Skip to main content

Why CSV Import?

Most contact management starts with a spreadsheet. Rather than asking users to manually re-enter data, folksbase lets you drag-and-drop a CSV file and handles the rest — including figuring out which columns map to which fields. The import pipeline is designed around two constraints: files can be large (up to 200 MB), and the mapping step should feel effortless. That’s why the system streams the file to storage immediately, only reads the first 64 KB for preview, and uses AI to suggest column mappings before processing begins.

The Import Pipeline

The import flow has four distinct phases.

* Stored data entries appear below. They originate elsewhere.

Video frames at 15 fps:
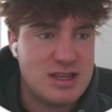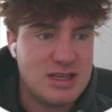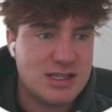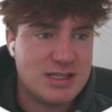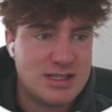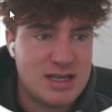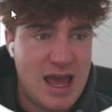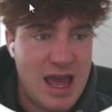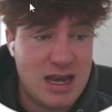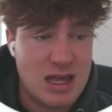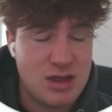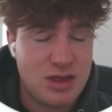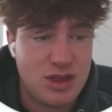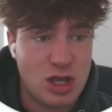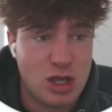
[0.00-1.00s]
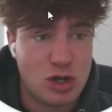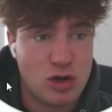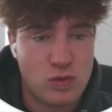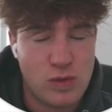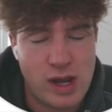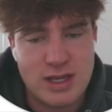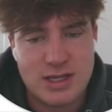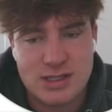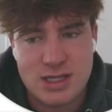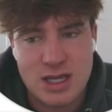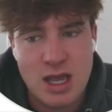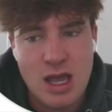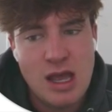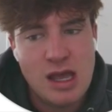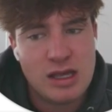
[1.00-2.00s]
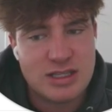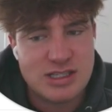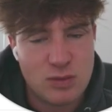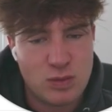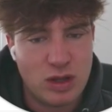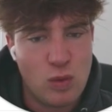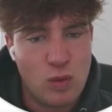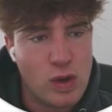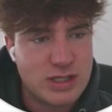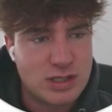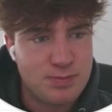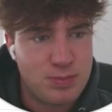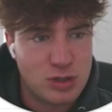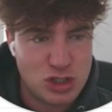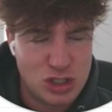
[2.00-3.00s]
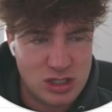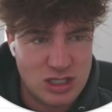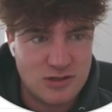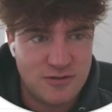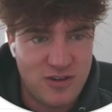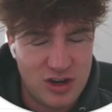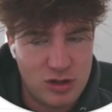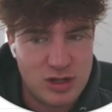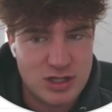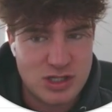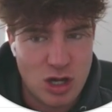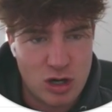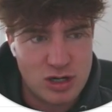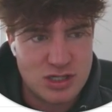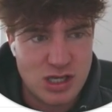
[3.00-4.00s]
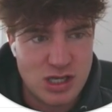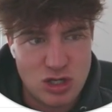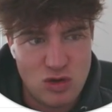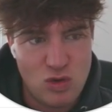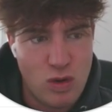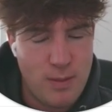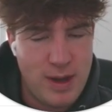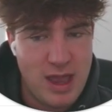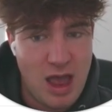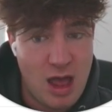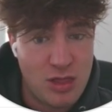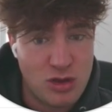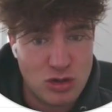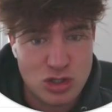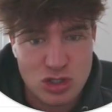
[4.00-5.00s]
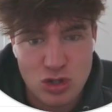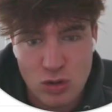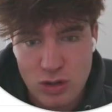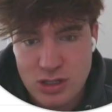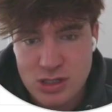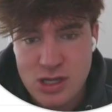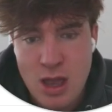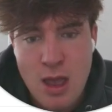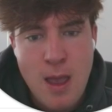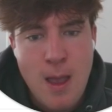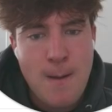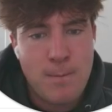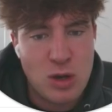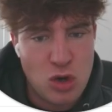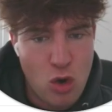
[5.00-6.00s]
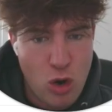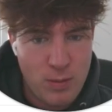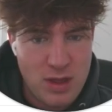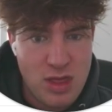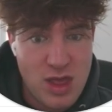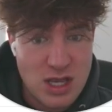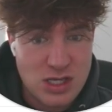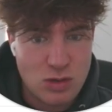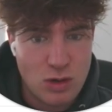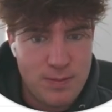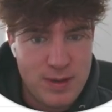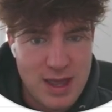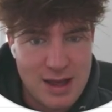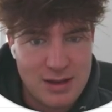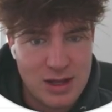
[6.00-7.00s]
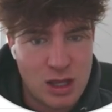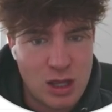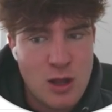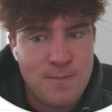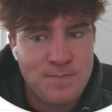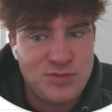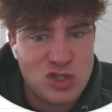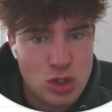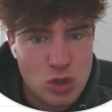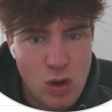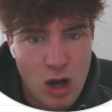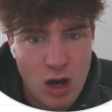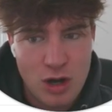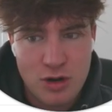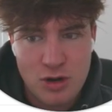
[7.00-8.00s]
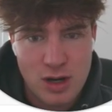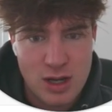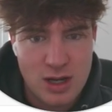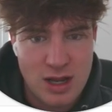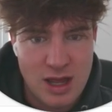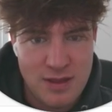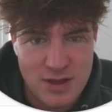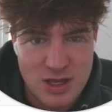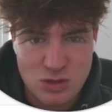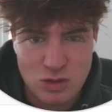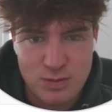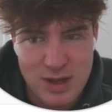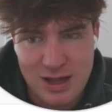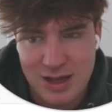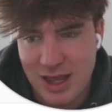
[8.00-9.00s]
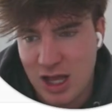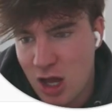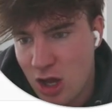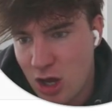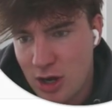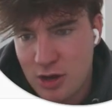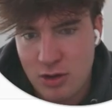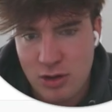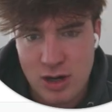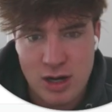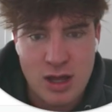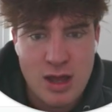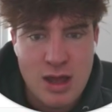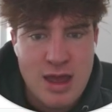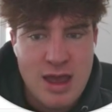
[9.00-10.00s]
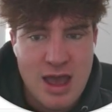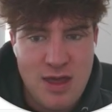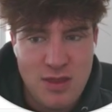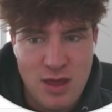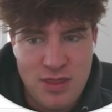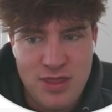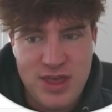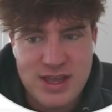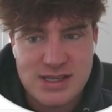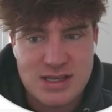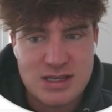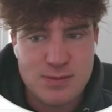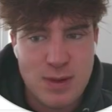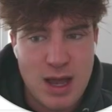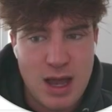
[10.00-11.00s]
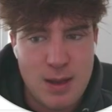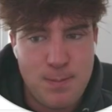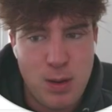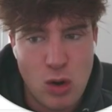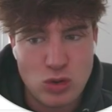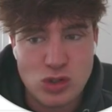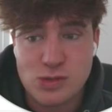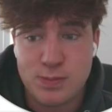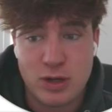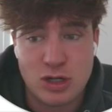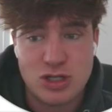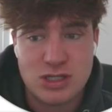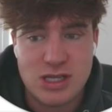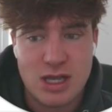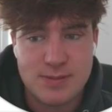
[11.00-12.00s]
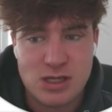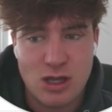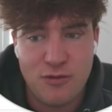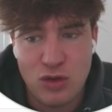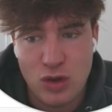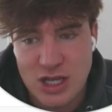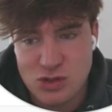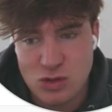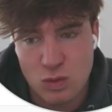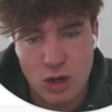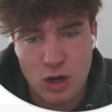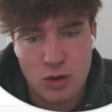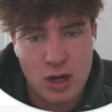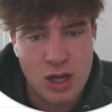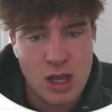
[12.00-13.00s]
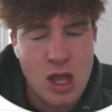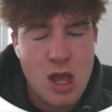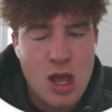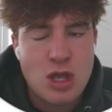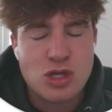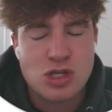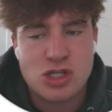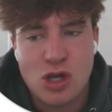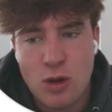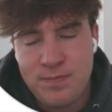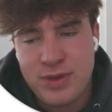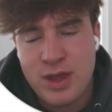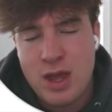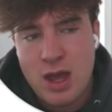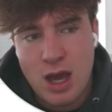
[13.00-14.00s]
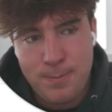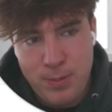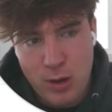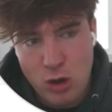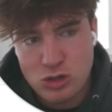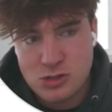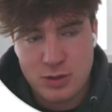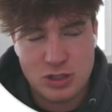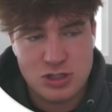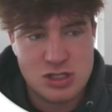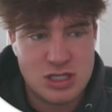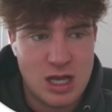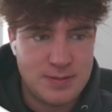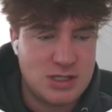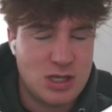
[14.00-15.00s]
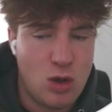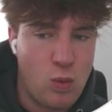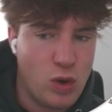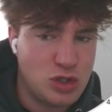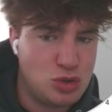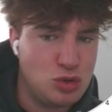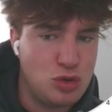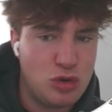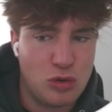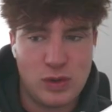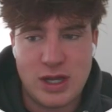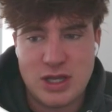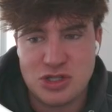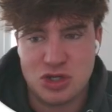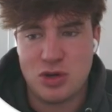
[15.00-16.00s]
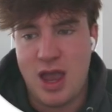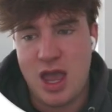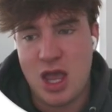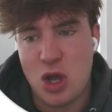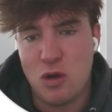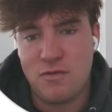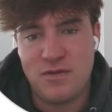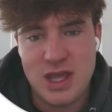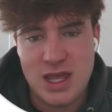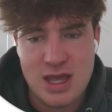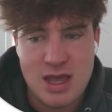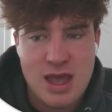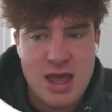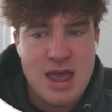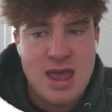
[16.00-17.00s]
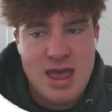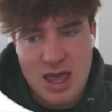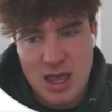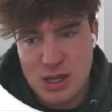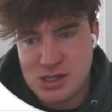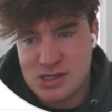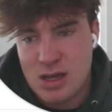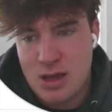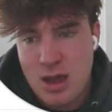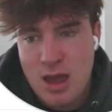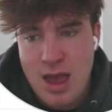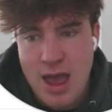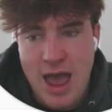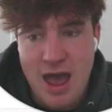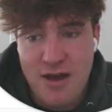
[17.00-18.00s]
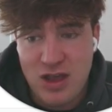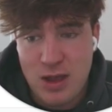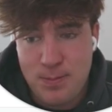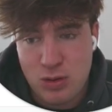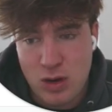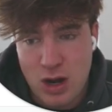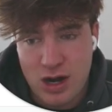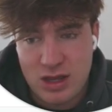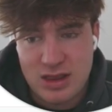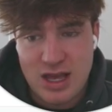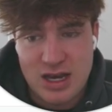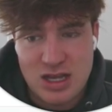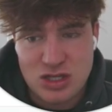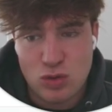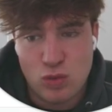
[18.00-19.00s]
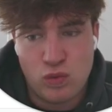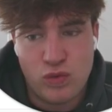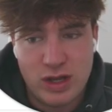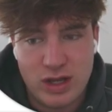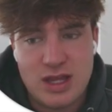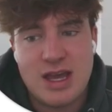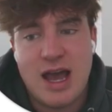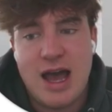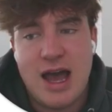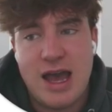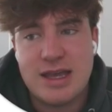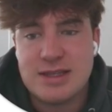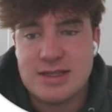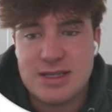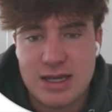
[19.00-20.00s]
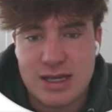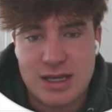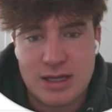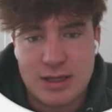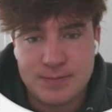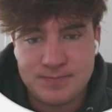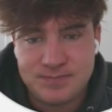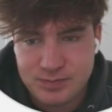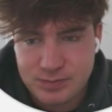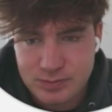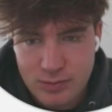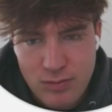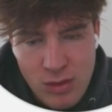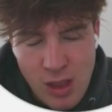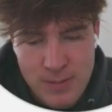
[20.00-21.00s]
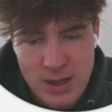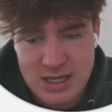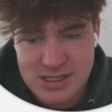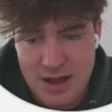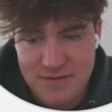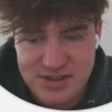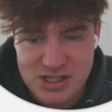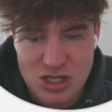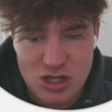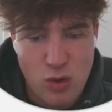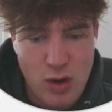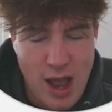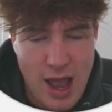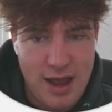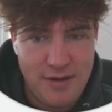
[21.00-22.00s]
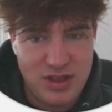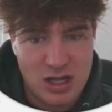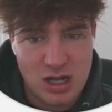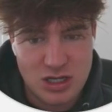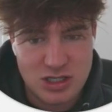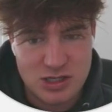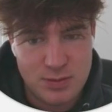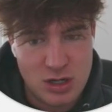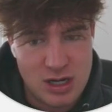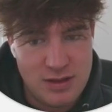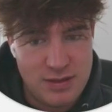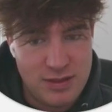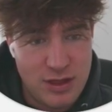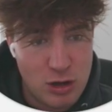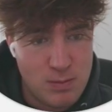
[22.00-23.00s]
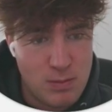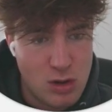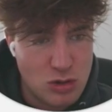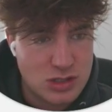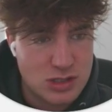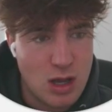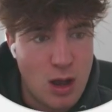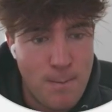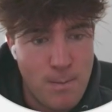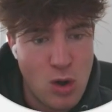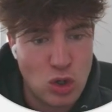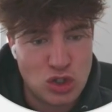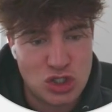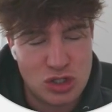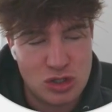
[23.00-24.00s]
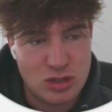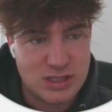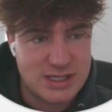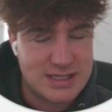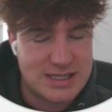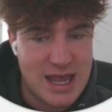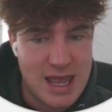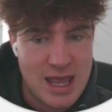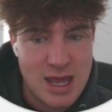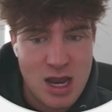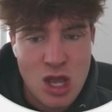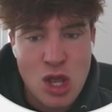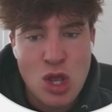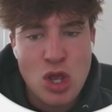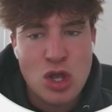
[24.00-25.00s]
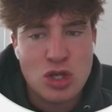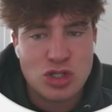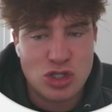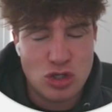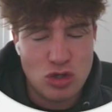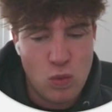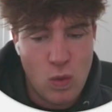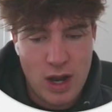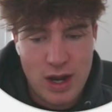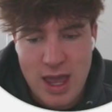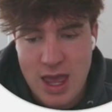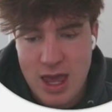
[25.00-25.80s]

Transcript: this isn't anything crazy, because I really wasn't pushing this funnel as hard as I do on my other stores. But normally this will be at like 200, and this would be at like 100, and then this is my post-purchase upsell, if you guys are wondering. So on post-purchase upsell, what you do to raise your AOV is have a product that is really high ticket, because obviously you have the customer in their most emotional state, so you want to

Each phase is isolated so failures in one don’t corrupt the others.

Phase 1: Upload & Validation

When a user uploads a CSV, the API performs several checks before accepting the file:
  • MIME type validation — only text/csv, application/vnd.ms-excel, text/plain, and application/octet-stream are allowed
  • Binary content detection — the first 8 KB is scanned for null bytes to reject non-text files
  • Filename sanitization — path traversal characters and special characters are stripped
  • Size enforcement — a streaming byte counter aborts the upload if it exceeds 200 MB, even if the Content-Length header was spoofed
  • Rate limiting — uploads are limited to 5 per 10 minutes per user (on top of the global 100/60s limiter)
The file is streamed directly to Vercel Blob using ReadableStream.tee() — one branch goes to storage, the other feeds the preview parser. The full file never sits in memory.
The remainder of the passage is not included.